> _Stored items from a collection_
***

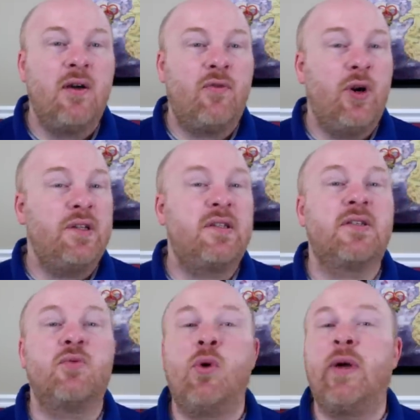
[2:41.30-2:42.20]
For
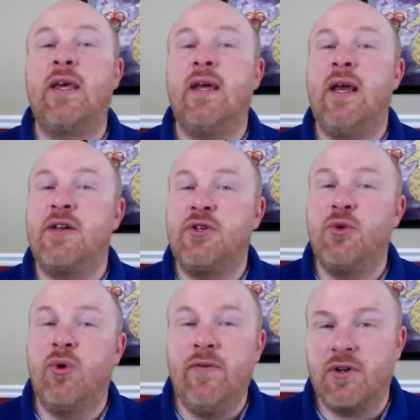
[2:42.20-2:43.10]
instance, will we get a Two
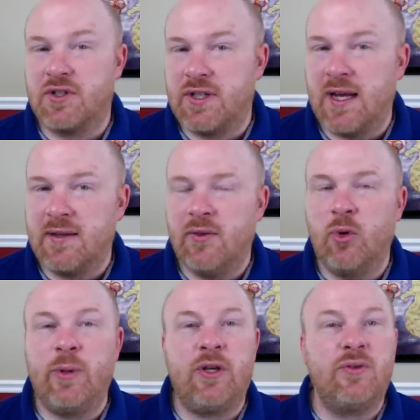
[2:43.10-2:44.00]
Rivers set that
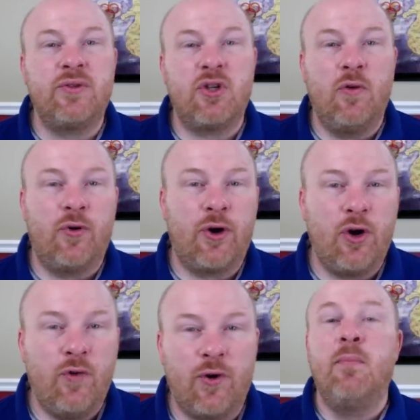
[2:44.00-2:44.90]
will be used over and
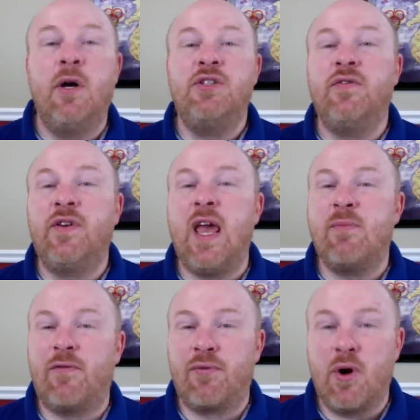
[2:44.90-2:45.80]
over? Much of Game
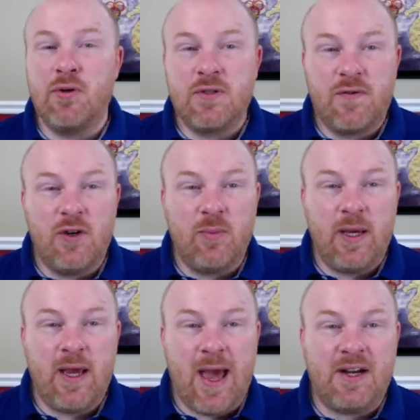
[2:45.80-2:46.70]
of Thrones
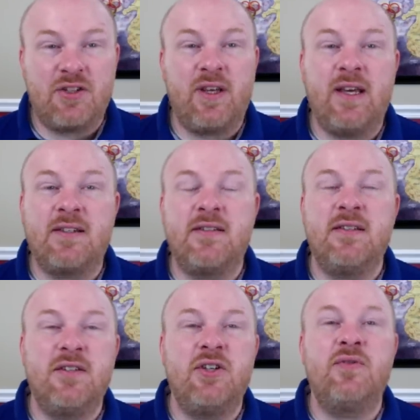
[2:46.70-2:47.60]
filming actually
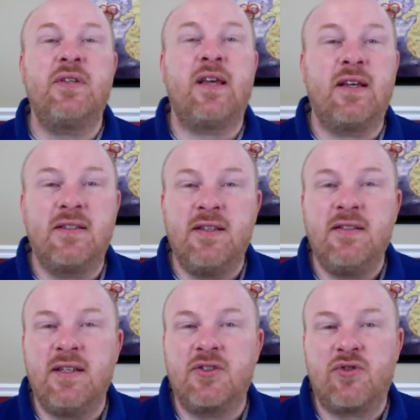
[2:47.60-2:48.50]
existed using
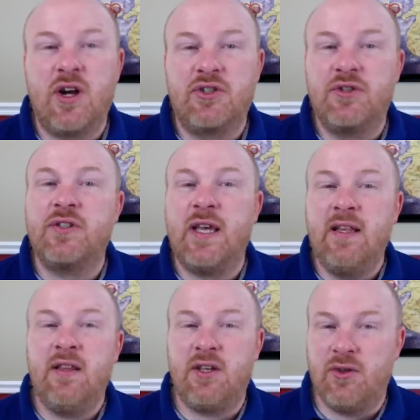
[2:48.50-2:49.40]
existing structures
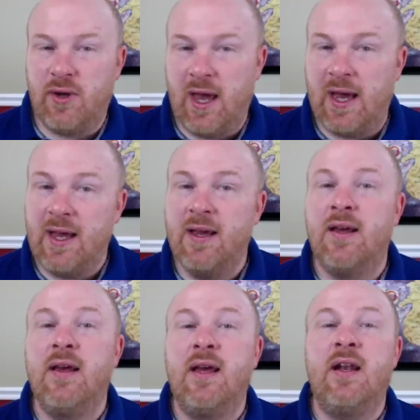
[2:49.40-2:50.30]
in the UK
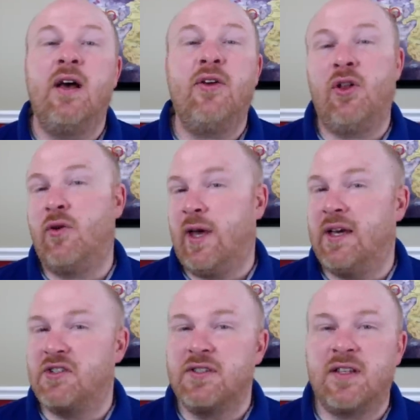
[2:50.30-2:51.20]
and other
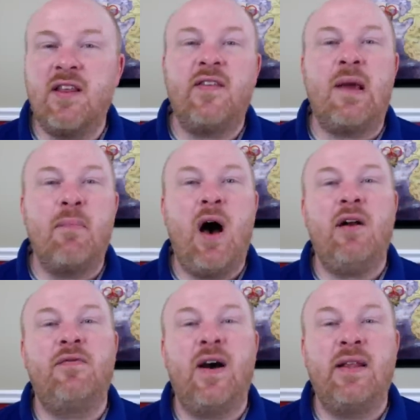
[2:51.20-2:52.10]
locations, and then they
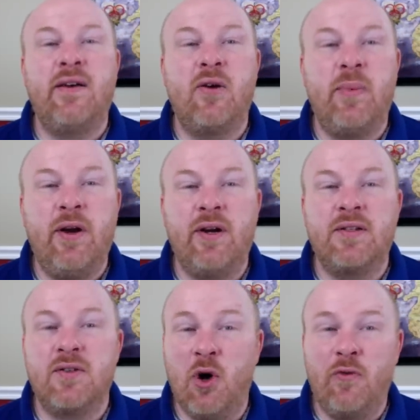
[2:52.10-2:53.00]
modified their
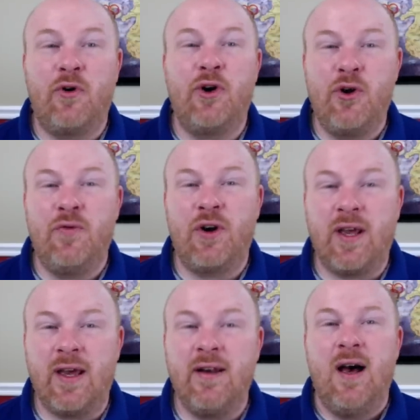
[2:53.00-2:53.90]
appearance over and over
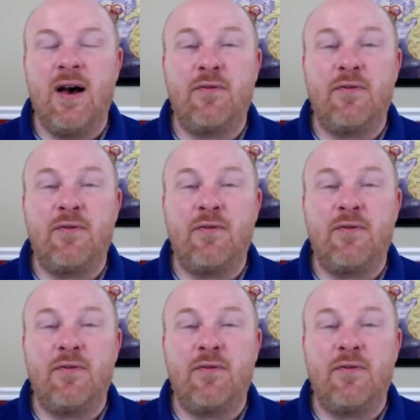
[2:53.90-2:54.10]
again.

***

> _What you have to do_
Copy every record exactly as written, leaving out the pictures.

> _Written answer_
[2:41.30-2:42.20]
For
[2:42.20-2:43.10]
instance, will we get a Two
[2:43.10-2:44.00]
Rivers set that
[2:44.00-2:44.90]
will be used over and
[2:44.90-2:45.80]
over? Much of Game
[2:45.80-2:46.70]
of Thrones
[2:46.70-2:47.60]
filming actually
[2:47.60-2:48.50]
existed using
[2:48.50-2:49.40]
existing structures
[2:49.40-2:50.30]
in the UK
[2:50.30-2:51.20]
and other
[2:51.20-2:52.10]
locations, and then they
[2:52.10-2:53.00]
modified their
[2:53.00-2:53.90]
appearance over and over
[2:53.90-2:54.10]
again.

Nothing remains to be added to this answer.